What would you do if, after a long absence, you visited your mother and she acted like a completely different person? That’s the dilemma facing two twin brothers in the North American remake of Goodnight Mommy.
As a fan of Veronika Franz and Severin Fiala (The Lodge)’s original 2014 Austrian film of the same name, it is slightly challenging to approach the remake through fresh eyes. Th 2022 iteration doesn’t offer much in the way of updates or changes, save for a minor modification to the ending, so for fans of the original, Goodnight Mommy is very much a case of “why fix what wasn’t broken?”
The reality, however, is that most viewers will likely come to writer Kyle Warren and director Matt Sobel (Brand New Cherry Flavor)’s film with fresh eyes, and in that capacity Goodnight Mommy is a serviceably creepy little thriller.
The film follows twin brothers Elias and Lucas (Cameron and Nicholas Crovetti) as they are dropped off at the isolated country home of their Mother (Naomi Watts, in her third US horror remake). It’s clear from the body language and dialogue of their Father (Younger‘s Peter Hermann) that he is not welcome and that there is tension between the adults. He, as a result, is never seen again.
When the boys enter, they discover that their famous movie star mother is now an impatient, cold woman who wears a full-time (admittedly fashionable) head bandage. Mother has recently had a procedure (like a “tune up” for a car, she explains) and, as a result, there are specific rules that she wants them to follow while she heals: keep the blinds drawn, no yelling or running in the house, don’t go into Mother’s bedroom or office and, finally, stay out of the barn.
Initially Mother seems warm and welcoming, but shortly after they arrive, she rips up a hand drawn family picture of her and the twins.
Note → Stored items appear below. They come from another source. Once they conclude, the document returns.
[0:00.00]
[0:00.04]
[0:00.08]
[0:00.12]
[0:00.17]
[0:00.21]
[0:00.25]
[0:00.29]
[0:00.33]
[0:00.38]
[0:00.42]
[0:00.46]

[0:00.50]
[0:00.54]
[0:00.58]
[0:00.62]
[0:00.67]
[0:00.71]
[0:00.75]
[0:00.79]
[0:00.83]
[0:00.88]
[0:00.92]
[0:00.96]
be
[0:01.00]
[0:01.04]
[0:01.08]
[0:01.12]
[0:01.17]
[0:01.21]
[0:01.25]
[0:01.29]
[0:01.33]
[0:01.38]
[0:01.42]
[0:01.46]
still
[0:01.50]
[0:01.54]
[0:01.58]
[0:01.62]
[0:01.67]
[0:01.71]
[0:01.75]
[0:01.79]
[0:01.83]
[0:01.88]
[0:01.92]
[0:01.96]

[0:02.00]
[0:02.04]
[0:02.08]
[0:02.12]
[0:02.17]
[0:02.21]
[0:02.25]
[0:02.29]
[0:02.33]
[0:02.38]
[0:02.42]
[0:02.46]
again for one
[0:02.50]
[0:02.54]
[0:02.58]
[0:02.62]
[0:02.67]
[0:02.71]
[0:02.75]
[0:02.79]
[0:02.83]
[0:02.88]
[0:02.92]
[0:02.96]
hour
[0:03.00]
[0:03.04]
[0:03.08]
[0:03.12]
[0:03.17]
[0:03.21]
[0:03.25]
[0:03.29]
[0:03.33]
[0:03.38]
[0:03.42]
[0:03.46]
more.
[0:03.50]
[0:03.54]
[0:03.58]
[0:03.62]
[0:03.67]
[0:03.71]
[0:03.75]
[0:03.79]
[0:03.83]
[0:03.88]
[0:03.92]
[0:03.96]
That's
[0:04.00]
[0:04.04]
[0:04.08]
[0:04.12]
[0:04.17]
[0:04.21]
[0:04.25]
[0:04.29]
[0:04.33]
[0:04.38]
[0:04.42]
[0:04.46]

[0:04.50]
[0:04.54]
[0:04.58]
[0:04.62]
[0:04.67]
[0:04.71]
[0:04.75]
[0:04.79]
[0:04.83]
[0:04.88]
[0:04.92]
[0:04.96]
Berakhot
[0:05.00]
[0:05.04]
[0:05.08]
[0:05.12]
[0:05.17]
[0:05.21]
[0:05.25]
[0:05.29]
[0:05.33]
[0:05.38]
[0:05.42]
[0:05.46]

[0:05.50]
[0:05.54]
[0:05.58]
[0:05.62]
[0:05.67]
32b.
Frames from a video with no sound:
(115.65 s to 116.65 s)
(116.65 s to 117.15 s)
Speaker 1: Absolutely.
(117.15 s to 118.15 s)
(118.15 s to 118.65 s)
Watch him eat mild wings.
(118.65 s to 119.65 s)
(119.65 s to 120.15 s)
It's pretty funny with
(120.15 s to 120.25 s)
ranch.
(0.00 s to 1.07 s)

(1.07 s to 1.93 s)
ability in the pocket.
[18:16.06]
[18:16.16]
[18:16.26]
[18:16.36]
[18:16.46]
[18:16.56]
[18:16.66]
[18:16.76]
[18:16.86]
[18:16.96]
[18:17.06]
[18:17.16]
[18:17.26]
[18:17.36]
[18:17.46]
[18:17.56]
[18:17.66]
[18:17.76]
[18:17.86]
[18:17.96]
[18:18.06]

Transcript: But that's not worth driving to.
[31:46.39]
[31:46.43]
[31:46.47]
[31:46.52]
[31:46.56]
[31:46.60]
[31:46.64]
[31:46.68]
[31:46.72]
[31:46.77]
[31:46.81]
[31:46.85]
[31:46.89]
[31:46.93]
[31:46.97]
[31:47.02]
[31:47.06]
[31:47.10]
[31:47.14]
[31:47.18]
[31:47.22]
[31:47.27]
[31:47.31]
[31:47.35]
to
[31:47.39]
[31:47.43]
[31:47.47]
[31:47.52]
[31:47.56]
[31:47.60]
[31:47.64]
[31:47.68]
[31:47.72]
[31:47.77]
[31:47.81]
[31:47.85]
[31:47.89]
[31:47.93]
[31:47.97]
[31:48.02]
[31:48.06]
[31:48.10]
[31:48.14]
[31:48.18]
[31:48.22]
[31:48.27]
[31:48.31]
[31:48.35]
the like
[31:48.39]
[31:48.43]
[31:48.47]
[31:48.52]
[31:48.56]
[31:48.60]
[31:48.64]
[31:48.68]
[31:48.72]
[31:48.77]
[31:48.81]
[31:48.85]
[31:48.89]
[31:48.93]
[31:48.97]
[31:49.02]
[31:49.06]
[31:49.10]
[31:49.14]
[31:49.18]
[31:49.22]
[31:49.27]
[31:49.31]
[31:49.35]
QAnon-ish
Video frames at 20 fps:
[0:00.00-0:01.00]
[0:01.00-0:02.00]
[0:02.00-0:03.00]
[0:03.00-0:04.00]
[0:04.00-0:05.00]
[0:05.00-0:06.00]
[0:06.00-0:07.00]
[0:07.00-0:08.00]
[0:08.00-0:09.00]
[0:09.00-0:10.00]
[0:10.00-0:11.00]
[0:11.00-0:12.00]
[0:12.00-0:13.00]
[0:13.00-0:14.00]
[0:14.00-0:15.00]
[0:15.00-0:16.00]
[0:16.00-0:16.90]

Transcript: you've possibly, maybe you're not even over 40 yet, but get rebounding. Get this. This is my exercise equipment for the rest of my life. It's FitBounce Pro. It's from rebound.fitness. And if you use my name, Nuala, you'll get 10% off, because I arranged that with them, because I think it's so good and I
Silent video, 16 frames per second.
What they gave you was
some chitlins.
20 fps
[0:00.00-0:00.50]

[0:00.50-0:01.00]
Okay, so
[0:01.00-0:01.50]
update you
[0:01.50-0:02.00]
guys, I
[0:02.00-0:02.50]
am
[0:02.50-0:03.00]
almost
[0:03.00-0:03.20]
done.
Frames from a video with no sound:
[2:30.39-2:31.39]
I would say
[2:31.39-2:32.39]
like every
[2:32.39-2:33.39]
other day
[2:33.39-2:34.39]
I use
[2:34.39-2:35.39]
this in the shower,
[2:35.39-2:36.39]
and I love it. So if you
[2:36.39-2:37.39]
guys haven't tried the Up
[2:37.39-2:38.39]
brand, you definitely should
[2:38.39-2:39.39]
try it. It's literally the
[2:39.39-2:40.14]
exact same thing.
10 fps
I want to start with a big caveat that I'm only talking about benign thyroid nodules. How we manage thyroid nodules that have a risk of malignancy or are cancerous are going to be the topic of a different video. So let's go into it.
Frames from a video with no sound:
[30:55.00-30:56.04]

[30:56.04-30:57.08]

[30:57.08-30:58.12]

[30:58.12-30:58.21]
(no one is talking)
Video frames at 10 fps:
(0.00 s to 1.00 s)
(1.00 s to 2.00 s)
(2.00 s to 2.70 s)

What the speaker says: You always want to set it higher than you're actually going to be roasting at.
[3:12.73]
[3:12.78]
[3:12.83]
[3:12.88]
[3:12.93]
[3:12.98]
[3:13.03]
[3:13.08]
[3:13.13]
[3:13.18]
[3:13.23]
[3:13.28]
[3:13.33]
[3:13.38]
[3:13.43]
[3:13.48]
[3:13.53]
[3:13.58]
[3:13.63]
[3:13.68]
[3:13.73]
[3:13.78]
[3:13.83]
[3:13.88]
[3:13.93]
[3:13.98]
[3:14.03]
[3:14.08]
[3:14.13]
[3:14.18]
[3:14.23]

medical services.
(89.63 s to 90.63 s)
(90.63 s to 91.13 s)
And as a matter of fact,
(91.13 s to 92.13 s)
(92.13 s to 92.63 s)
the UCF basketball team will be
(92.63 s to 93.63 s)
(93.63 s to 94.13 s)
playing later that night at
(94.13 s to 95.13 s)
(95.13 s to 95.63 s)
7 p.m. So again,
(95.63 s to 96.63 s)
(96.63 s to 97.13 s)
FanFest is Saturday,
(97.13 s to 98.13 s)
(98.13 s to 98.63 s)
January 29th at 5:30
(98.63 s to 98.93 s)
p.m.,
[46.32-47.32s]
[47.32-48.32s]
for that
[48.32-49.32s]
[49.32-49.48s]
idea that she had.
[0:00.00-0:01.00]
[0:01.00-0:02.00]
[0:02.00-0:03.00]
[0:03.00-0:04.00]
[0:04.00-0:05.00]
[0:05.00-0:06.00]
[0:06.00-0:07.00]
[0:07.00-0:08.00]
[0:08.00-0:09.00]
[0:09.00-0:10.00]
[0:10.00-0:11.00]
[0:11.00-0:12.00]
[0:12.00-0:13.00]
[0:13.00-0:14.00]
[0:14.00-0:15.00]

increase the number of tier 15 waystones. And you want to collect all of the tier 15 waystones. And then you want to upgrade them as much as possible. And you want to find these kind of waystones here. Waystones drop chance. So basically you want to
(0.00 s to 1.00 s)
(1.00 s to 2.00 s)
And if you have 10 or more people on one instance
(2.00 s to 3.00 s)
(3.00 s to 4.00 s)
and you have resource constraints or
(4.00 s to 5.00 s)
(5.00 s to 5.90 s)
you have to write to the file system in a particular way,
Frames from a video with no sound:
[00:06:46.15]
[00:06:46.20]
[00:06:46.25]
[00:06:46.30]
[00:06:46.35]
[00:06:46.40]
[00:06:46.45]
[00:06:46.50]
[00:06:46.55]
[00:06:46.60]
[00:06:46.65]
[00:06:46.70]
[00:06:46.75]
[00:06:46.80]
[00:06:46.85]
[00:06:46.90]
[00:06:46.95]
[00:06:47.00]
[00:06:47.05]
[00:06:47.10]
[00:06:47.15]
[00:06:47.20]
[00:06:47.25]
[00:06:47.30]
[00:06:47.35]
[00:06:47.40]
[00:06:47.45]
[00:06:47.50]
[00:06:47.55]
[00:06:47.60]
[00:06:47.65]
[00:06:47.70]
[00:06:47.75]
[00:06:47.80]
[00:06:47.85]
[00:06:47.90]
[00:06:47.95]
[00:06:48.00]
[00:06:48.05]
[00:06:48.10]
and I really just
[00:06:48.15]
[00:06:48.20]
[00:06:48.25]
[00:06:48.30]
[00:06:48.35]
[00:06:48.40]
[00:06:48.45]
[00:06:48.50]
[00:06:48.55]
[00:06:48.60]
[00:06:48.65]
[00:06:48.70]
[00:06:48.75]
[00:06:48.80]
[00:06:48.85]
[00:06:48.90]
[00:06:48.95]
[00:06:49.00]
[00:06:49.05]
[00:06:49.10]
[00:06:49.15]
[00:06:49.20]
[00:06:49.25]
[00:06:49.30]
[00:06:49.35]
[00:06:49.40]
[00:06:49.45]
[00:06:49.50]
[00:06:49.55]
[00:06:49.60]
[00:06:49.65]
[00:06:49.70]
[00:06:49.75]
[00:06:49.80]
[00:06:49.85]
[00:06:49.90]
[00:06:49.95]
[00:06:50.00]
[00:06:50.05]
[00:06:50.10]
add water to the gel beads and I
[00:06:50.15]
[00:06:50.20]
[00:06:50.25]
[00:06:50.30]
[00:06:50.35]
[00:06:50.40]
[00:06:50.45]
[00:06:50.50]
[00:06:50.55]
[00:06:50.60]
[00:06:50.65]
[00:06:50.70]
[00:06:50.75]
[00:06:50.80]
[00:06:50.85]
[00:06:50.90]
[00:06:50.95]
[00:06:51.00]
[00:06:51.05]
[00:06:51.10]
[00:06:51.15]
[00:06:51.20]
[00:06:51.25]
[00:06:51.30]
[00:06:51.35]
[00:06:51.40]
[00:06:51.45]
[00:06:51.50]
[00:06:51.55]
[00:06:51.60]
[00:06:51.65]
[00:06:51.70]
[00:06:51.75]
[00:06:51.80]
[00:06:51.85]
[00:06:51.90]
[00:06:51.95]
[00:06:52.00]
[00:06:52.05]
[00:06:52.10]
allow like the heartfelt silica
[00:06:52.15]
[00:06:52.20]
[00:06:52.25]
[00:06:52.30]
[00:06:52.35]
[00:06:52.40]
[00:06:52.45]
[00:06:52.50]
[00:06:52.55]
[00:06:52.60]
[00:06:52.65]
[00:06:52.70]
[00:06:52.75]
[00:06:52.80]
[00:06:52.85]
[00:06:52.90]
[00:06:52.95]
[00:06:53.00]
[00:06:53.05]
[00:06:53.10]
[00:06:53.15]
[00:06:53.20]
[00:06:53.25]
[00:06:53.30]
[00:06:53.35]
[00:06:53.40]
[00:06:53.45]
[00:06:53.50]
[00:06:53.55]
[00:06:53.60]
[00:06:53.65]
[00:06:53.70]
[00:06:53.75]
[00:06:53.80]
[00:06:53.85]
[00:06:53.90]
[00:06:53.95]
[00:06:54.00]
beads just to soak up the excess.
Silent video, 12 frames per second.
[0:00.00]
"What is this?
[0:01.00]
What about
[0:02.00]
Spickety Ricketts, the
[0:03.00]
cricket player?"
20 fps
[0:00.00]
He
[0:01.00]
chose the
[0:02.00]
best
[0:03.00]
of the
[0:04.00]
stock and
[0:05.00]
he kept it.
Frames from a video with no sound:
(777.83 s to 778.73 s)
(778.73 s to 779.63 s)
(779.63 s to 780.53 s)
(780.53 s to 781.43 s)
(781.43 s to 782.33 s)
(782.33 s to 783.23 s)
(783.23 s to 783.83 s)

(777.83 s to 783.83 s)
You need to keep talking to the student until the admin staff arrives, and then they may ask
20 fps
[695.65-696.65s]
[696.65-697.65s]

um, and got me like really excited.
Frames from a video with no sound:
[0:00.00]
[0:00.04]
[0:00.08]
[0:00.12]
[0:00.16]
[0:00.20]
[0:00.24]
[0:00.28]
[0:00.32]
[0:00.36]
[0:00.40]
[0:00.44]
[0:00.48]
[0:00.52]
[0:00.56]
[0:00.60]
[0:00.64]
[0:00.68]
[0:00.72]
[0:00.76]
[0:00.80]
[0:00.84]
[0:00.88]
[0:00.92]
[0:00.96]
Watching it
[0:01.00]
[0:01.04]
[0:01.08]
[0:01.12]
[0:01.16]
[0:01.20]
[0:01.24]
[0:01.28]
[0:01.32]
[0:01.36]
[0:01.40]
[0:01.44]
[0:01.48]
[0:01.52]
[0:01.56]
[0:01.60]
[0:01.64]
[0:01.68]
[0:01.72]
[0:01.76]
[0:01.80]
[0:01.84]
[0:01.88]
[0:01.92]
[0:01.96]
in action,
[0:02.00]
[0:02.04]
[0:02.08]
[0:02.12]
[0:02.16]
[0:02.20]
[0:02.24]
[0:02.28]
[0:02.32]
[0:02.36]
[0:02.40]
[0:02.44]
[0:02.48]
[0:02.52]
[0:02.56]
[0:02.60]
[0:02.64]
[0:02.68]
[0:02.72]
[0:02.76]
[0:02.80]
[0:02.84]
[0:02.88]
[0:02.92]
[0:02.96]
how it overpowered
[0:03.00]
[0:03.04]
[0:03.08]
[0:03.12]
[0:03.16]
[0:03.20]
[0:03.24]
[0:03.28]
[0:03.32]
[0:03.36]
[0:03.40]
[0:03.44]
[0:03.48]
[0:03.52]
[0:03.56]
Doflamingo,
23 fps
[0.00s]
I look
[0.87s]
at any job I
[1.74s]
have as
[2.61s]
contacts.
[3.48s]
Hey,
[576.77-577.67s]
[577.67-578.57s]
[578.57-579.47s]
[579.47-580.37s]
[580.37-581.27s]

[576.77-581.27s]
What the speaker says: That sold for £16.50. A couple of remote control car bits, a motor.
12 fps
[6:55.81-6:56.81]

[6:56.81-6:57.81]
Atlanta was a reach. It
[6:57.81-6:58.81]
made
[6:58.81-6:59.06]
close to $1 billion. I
When Lucas (the rule breaker and instigator) goads Elias (quieter and more reserved) into exploring the barn, Mother gets irrationally angry. And her behaviour only worsens from there.
Like the original, the bulk of the film is presented through the perspective of the twins as they grow increasingly perplexed, scared and confused by Mother’s antics. There’s a heightened sense of isolation to the proceedings, not only because of the power dynamic between children and adult, but also because there is no escape from Mother’s tyranny. She demands that they don’t involve Father and even resorts to breaking their phone. When the police get involved, it only serves to ratchet up the tension, which is especially problematic given that Mother is such a recognizable, prominent figure.
Watts has the unenviable role of being an obscure antagonist (she’s always filtered through the boys’ perspective), while also being made to act behind a cloth face mask for nearly the entire run time. In that capacity, she manages to imbue Mother with a sense of malice, though not much character. Still, there are genuine moments of dread and tension, particularly one scene of child abuse involving cold water that somehow feels both visceral and muted, as though the production is holding back slightly.
If anything, the true star of the film is the house. The luxurious country abode is filled with generous open spaces and tall windows, though cinematographer Alexander Dynan (First Reformed, The Card Counter) manages to emphasize every shadow, dark crevice and reflective surface. It’s simultaneously constricted and spacious; an art-nouveau prison for the uber rich.
Casual genre fans will undoubtedly see the writing on the wall (or rather barn) well before the film’s climax, while fans of the original are apt to be left wondering about the necessity of the remake, but overall Goodnight Mommy is totally watchable. It’s not especially memorable, but it’s not bad either. At a scant 90 minutes, it’s perfectly serviceable.